→ **To do**:
Everything in the entries is to be written out exactly, except for the pictures.

→ **Excerpted records**:
*** Block opens ***
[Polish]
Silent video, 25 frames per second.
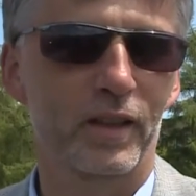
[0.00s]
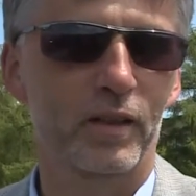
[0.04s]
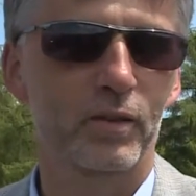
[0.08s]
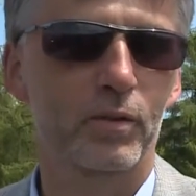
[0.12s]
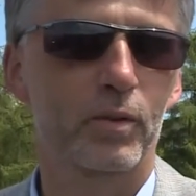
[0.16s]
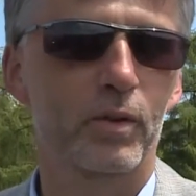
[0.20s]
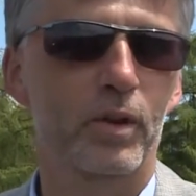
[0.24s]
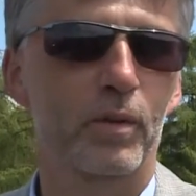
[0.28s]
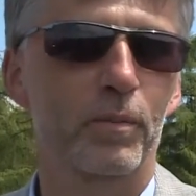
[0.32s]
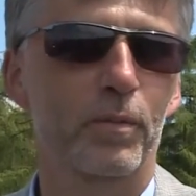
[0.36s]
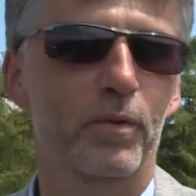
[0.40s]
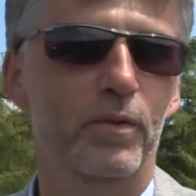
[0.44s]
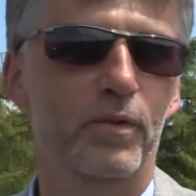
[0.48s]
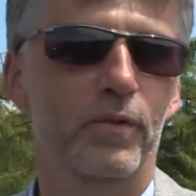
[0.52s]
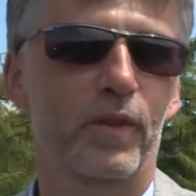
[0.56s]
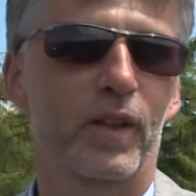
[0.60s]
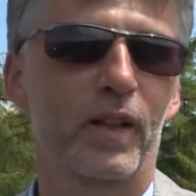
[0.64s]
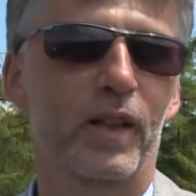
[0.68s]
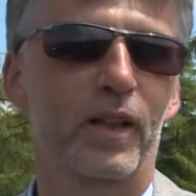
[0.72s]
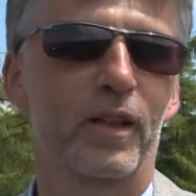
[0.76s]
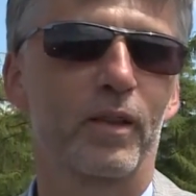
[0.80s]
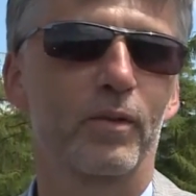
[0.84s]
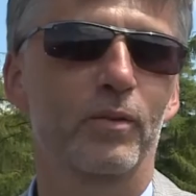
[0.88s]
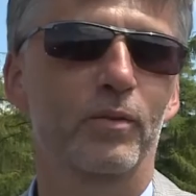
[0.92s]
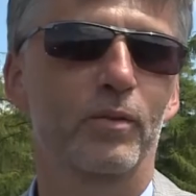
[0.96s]
które
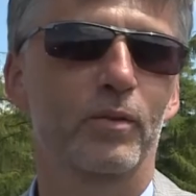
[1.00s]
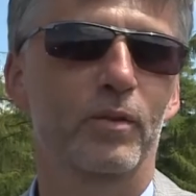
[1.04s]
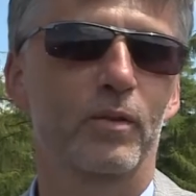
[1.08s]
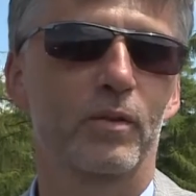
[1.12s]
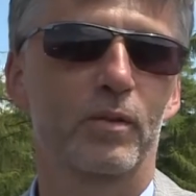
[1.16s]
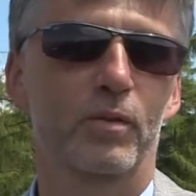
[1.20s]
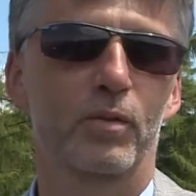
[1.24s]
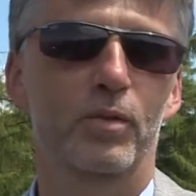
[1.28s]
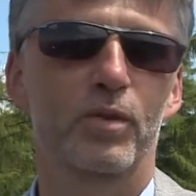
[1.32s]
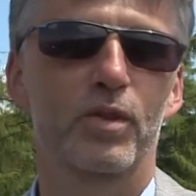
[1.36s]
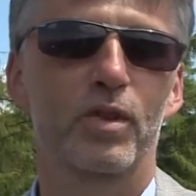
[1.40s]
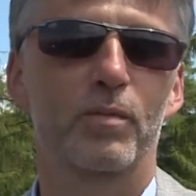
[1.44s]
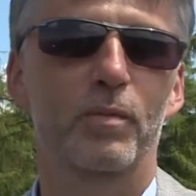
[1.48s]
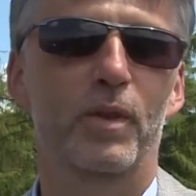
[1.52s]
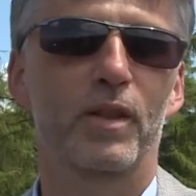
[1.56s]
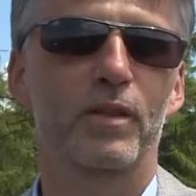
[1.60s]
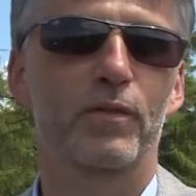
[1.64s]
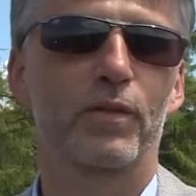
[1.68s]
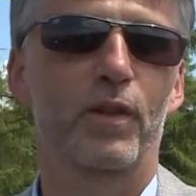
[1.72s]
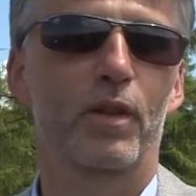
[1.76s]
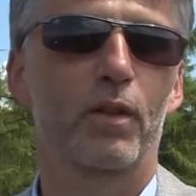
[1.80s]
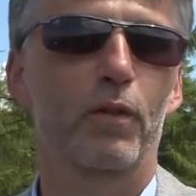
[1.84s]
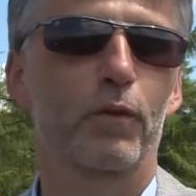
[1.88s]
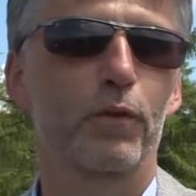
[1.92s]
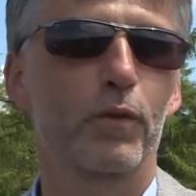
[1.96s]
pozwalają utrzymać
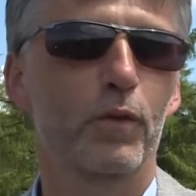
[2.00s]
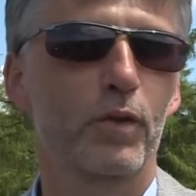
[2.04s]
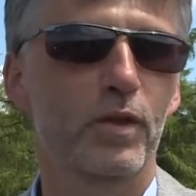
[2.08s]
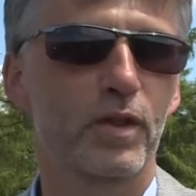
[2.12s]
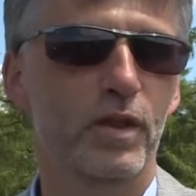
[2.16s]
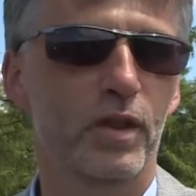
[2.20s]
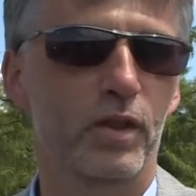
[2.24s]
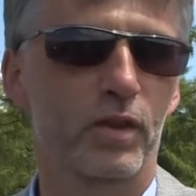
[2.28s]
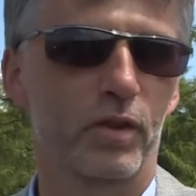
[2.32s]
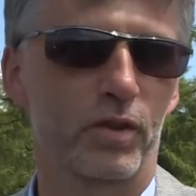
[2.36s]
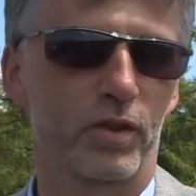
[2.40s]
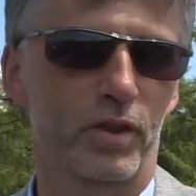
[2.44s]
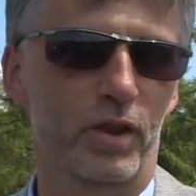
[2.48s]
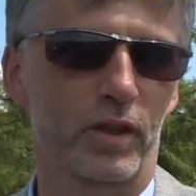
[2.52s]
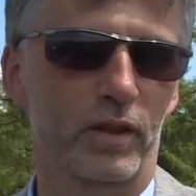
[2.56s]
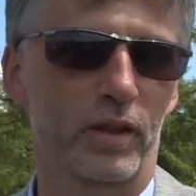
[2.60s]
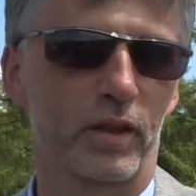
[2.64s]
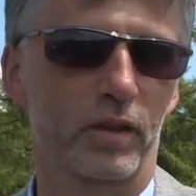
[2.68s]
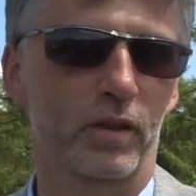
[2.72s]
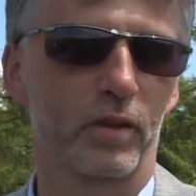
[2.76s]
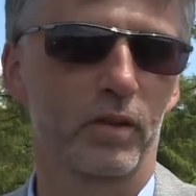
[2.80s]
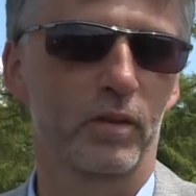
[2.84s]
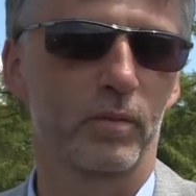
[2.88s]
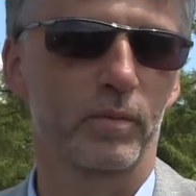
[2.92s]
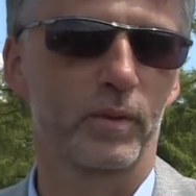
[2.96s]
wielofunkcyjność
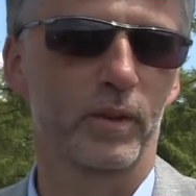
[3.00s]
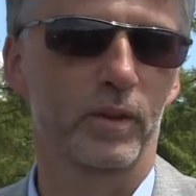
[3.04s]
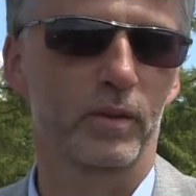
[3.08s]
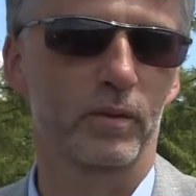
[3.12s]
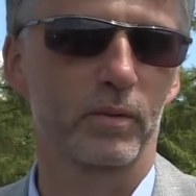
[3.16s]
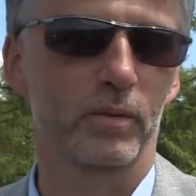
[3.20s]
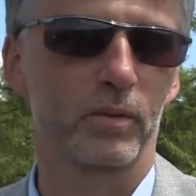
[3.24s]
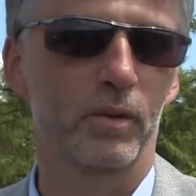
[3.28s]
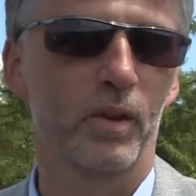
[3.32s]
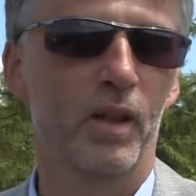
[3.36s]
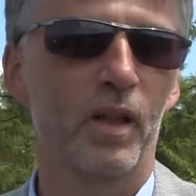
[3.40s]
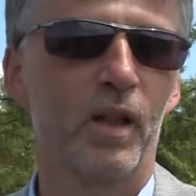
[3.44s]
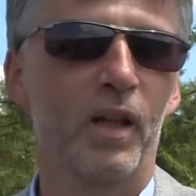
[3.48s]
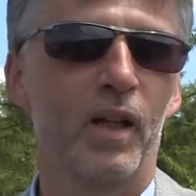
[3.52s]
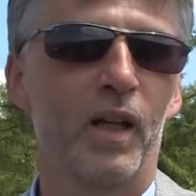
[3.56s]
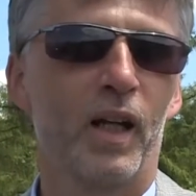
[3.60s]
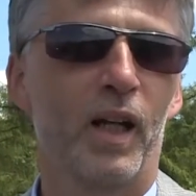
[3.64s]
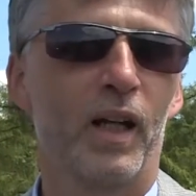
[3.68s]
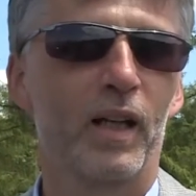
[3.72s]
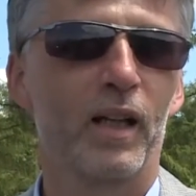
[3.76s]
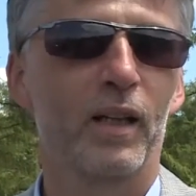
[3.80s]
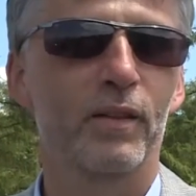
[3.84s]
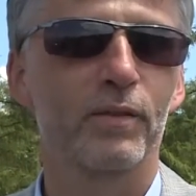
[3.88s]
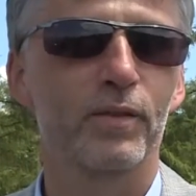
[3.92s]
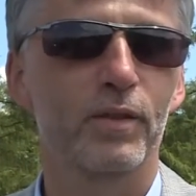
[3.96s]
takiego obiektu.
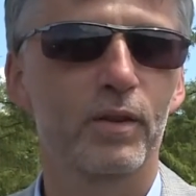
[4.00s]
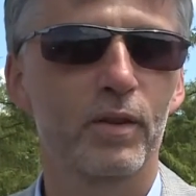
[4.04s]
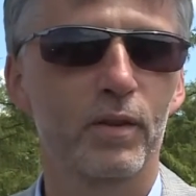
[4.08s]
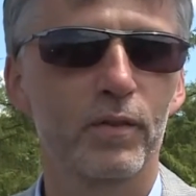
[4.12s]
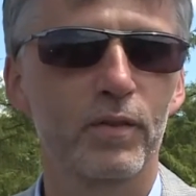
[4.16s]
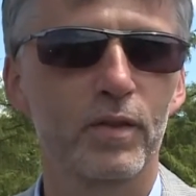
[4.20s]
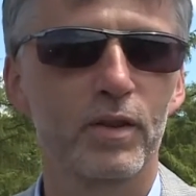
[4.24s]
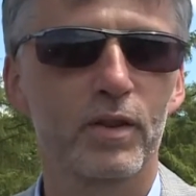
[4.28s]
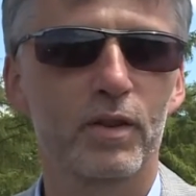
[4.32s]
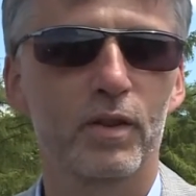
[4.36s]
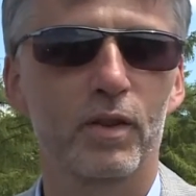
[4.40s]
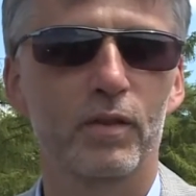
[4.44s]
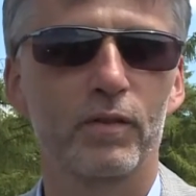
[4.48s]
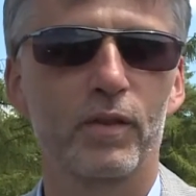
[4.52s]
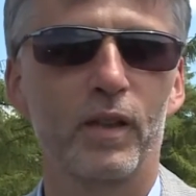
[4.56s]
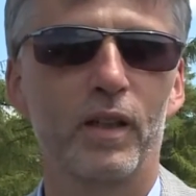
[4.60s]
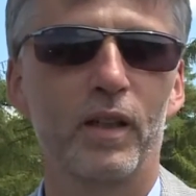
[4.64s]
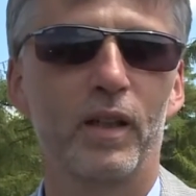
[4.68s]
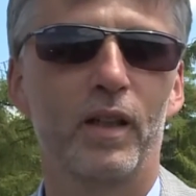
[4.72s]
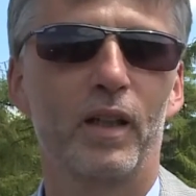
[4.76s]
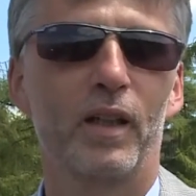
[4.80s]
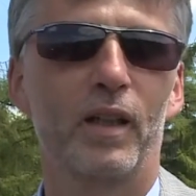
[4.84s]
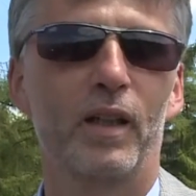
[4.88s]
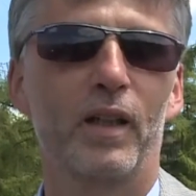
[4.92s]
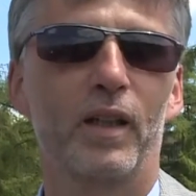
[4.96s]
Hala widowiskowa,
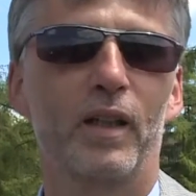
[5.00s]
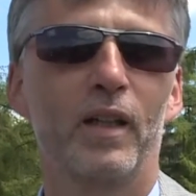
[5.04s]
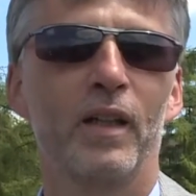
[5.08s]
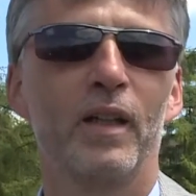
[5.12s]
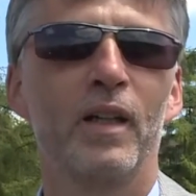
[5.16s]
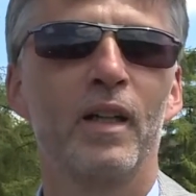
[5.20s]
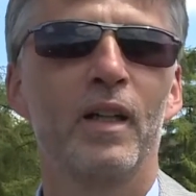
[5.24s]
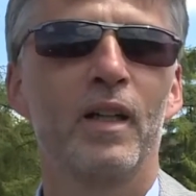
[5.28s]
hala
*** Block closes ***
→ **Problem solution**:
[Polish]
Silent video, 25 frames per second.
[0.00s]
[0.04s]
[0.08s]
[0.12s]
[0.16s]
[0.20s]
[0.24s]
[0.28s]
[0.32s]
[0.36s]
[0.40s]
[0.44s]
[0.48s]
[0.52s]
[0.56s]
[0.60s]
[0.64s]
[0.68s]
[0.72s]
[0.76s]
[0.80s]
[0.84s]
[0.88s]
[0.92s]
[0.96s]
które
[1.00s]
[1.04s]
[1.08s]
[1.12s]
[1.16s]
[1.20s]
[1.24s]
[1.28s]
[1.32s]
[1.36s]
[1.40s]
[1.44s]
[1.48s]
[1.52s]
[1.56s]
[1.60s]
[1.64s]
[1.68s]
[1.72s]
[1.76s]
[1.80s]
[1.84s]
[1.88s]
[1.92s]
[1.96s]
pozwalają utrzymać
[2.00s]
[2.04s]
[2.08s]
[2.12s]
[2.16s]
[2.20s]
[2.24s]
[2.28s]
[2.32s]
[2.36s]
[2.40s]
[2.44s]
[2.48s]
[2.52s]
[2.56s]
[2.60s]
[2.64s]
[2.68s]
[2.72s]
[2.76s]
[2.80s]
[2.84s]
[2.88s]
[2.92s]
[2.96s]
wielofunkcyjność
[3.00s]
[3.04s]
[3.08s]
[3.12s]
[3.16s]
[3.20s]
[3.24s]
[3.28s]
[3.32s]
[3.36s]
[3.40s]
[3.44s]
[3.48s]
[3.52s]
[3.56s]
[3.60s]
[3.64s]
[3.68s]
[3.72s]
[3.76s]
[3.80s]
[3.84s]
[3.88s]
[3.92s]
[3.96s]
takiego obiektu.
[4.00s]
[4.04s]
[4.08s]
[4.12s]
[4.16s]
[4.20s]
[4.24s]
[4.28s]
[4.32s]
[4.36s]
[4.40s]
[4.44s]
[4.48s]
[4.52s]
[4.56s]
[4.60s]
[4.64s]
[4.68s]
[4.72s]
[4.76s]
[4.80s]
[4.84s]
[4.88s]
[4.92s]
[4.96s]
Hala widowiskowa,
[5.00s]
[5.04s]
[5.08s]
[5.12s]
[5.16s]
[5.20s]
[5.24s]
[5.28s]
hala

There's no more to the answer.